Он шел дальше. Собственно, он не знал, зачем шел. Птицы кончились. Змеи, чуть видные, казалось, висели в воздухе (стеклянных банок не было видно). Крокодилы и ящерицы летали как птицы. Рыбы плавали на одном уровне с его лицом. Внезапно Уткин вспомнил всю экскурсию с самого начала. Профессор и студенты, вспомнил он, шли впереди. Он отстал. Дальше начинался кошмар. Он ощущал себя по меньшей мере преступником: мерещилась упавшая птица.
Появилась луна. Рыбы и змеи невыносимо блестели своей чешуей при лунном свете. Брезгливость и страх крестьянина перед гадами возник в Уткине и вырос в ужас.
Он побежал назад. Споткнулся, упал на птицу, которую он только что уронил. Под ним лежал огромный экспонат, несомненно, страус. Его лицо касалось клюва. Он встал, стряхнул с себя перья. Он взял себя в руки. Поправил ремень. Теперь он пошел в правую сторону.
При слабом свете он узнал медведя, стоявшего с раскрытой пастью. Он обрадовался ему, как товарищу, однокурснику. Он пошел прямо на медведя. Еще немного, и он протянул бы ему руку. Перед ним из темноты возник другой экспонат, огромный как холм. Уткин приблизился. Экспонат выделился из темноты и принял форму мамонта.
Уткин уселся у подножия мамонта. Он устал. Его, голова оперлась на что-то шершавое, быть может, на ногу мамонта.
«Теперь, — решил Уткин, — можно спать, спать…»
Профессор протянул ему через стол руку. Она оказалась неожиданно мягкой, точно рука девушки.
— Прежде всего садитесь.
Кабинет не был угрюм. Над столом в светлой раме текла река и мальчик удил рыбу.
Великанов поразился обилию вещей. Множество всяких безделушек, раковин, пепельниц, чернильниц. На столе стояла свеча. В ней не было необходимости: светило электричество. В комнате не было стен. Их заменяли шкафы с книгами.
— Прежде всего садитесь, — повторил профессор и подвинул к Великанову кресло. — Я сейчас вам ее покажу. Опасаюсь — влюбитесь.
— Не влюблюсь, — ответил Великанов и при этом покраснел.
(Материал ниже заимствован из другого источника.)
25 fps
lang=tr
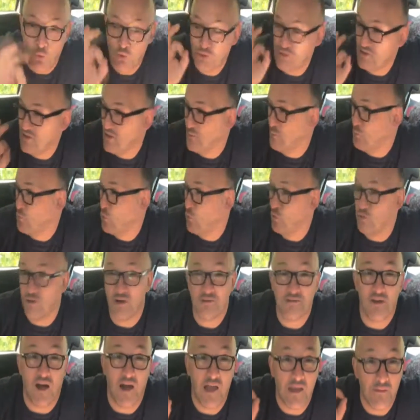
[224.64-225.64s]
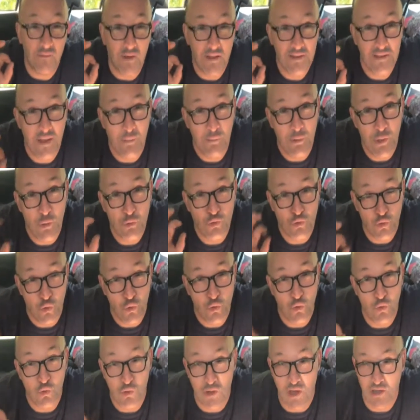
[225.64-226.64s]
Önceden bu yollarda hayvanlar bile
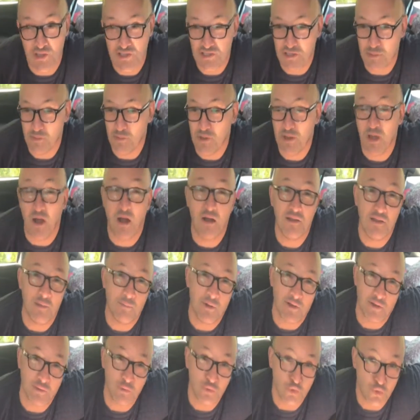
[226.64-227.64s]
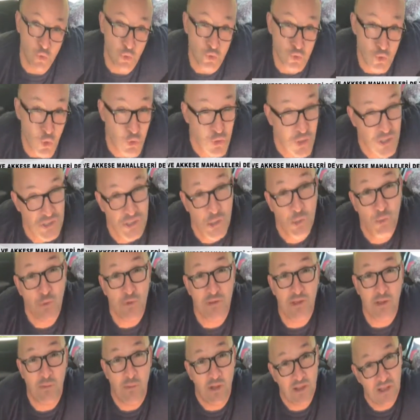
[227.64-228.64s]
zor yürürken şimdiki hale bakın. Çok çok
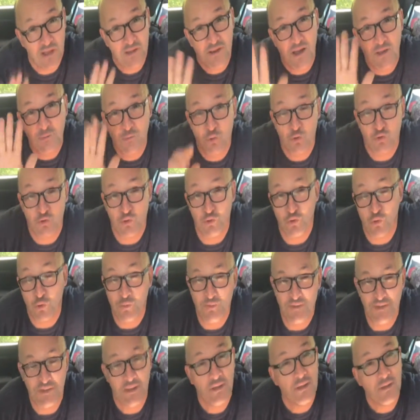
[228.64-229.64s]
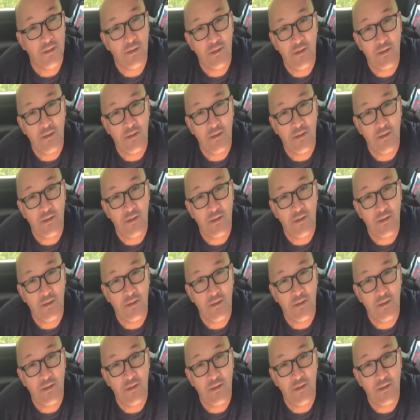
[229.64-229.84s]
teşekkür ederim. Allah razı olsun diyorum size.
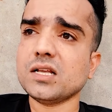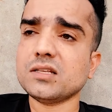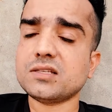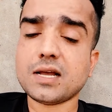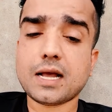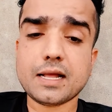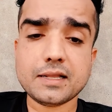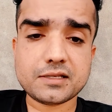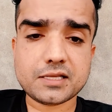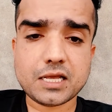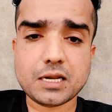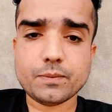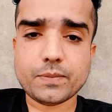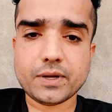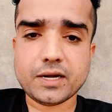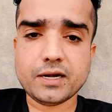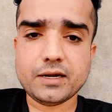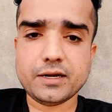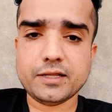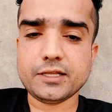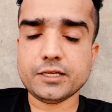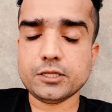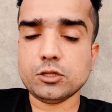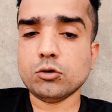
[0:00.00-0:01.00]
सात साल पहले
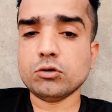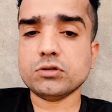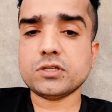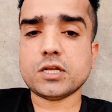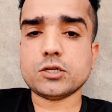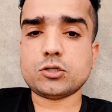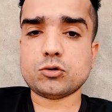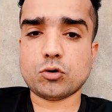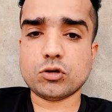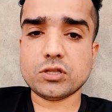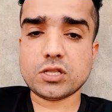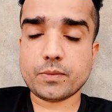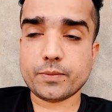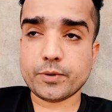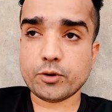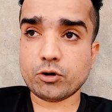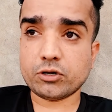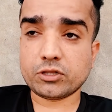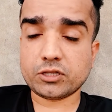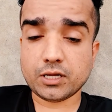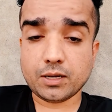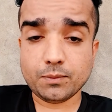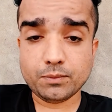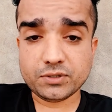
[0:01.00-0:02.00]
ली थी दो में
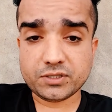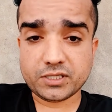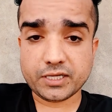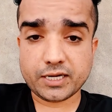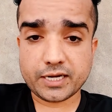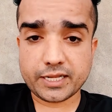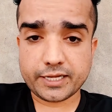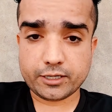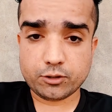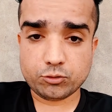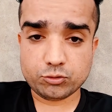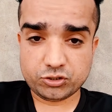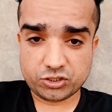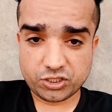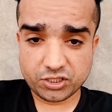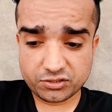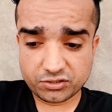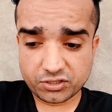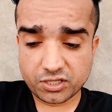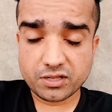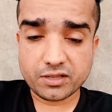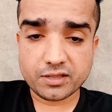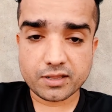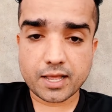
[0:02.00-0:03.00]
और तब से लेके उस जिस
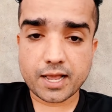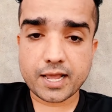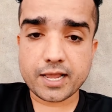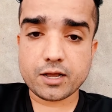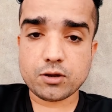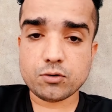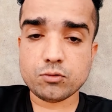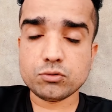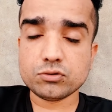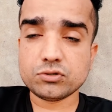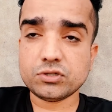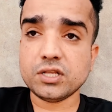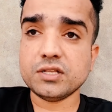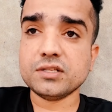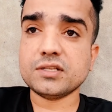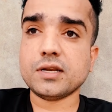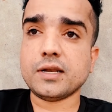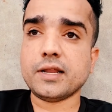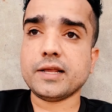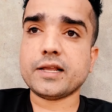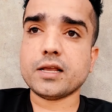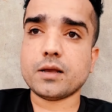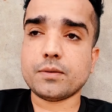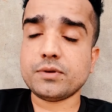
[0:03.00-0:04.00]
दिन लाया हूँ उस दिन से
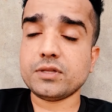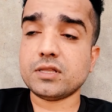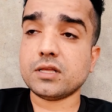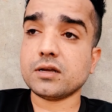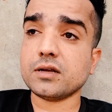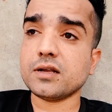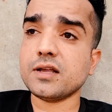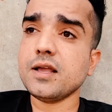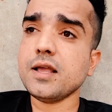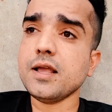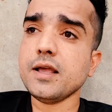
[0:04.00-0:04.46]
लेकर अभी तक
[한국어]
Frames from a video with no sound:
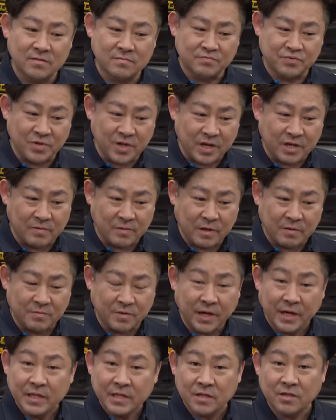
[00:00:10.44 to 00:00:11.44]
브레이크를
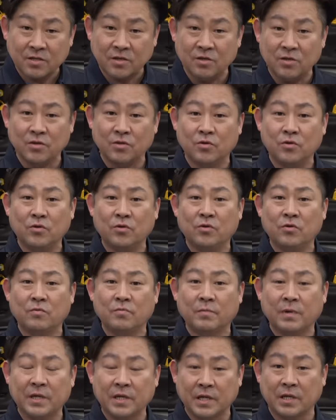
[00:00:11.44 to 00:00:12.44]
밟으면 핸들이 떨리고
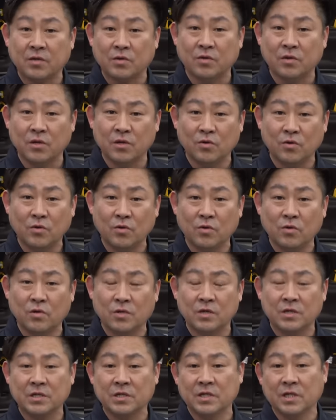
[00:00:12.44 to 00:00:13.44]
페달이 떨리고
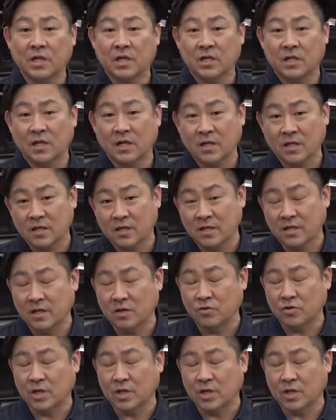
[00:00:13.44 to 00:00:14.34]
그런 증상이 나타난다고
— А вдруг влюбитесь. — Профессор вышел из кабинета.
Великанов ждал. Он встал. Подошел к шкафам, взял одну из книг посмотреть. Положил книгу на место. Он ждал с нетерпением. Вот она появилась. На цыпочках вошел профессор. Он нес банку.
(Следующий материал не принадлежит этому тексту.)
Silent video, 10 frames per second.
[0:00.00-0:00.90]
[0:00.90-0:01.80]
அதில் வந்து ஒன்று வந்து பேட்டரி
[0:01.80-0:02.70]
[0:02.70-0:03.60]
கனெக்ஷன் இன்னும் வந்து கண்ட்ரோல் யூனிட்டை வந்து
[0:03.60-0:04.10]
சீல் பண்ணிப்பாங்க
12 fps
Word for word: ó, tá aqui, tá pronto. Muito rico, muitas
— Позвольте представить, — сказал профессор и осторожно поставил банку на стол. — Позвольте представить вам, — обратился он к Великанову. — Жанна. Родом из Сибири. Девица.
— Очень приятно. — И Великанов подвинулся к столу.
В банке сонно плавала Жанна. У ней был странный полу-фантастический вид. Совершенно непропорциональная, необыкновенного полу-оранжевого цвета, в воде она выглядела как рисунок, нарисованный художником-экспрессионистом.
— Имя ей дал я, — пояснил профессор. — Она у меня второй месяц.
Великанов поднял со стола банку и, держа ее на уровне глаз, поднес к свету. Он смотрел на рыбу не отрываясь.
— Да, — с волнением сказал он. — Этому не сразу поверят. Тропическая рыба — в Сибири!
— Тропический экземпляр, — сказал профессор с необыкновенным волнением и гордостью, — тропический экспонат, тропическая рыба в Сибири! — Они помолчали. Затем профессор встал — протянуть руку Великанову. На этот раз Великанов не заметил, что она была мягкой.
— Я поручаю ее, — сказал профессор, — вам. Только вам ее могу доверить со спокойным сердцем. Только вам!
Медленно спускаясь по темной лестнице, прижимая банку к груди, Великанов уносил домой Жанну.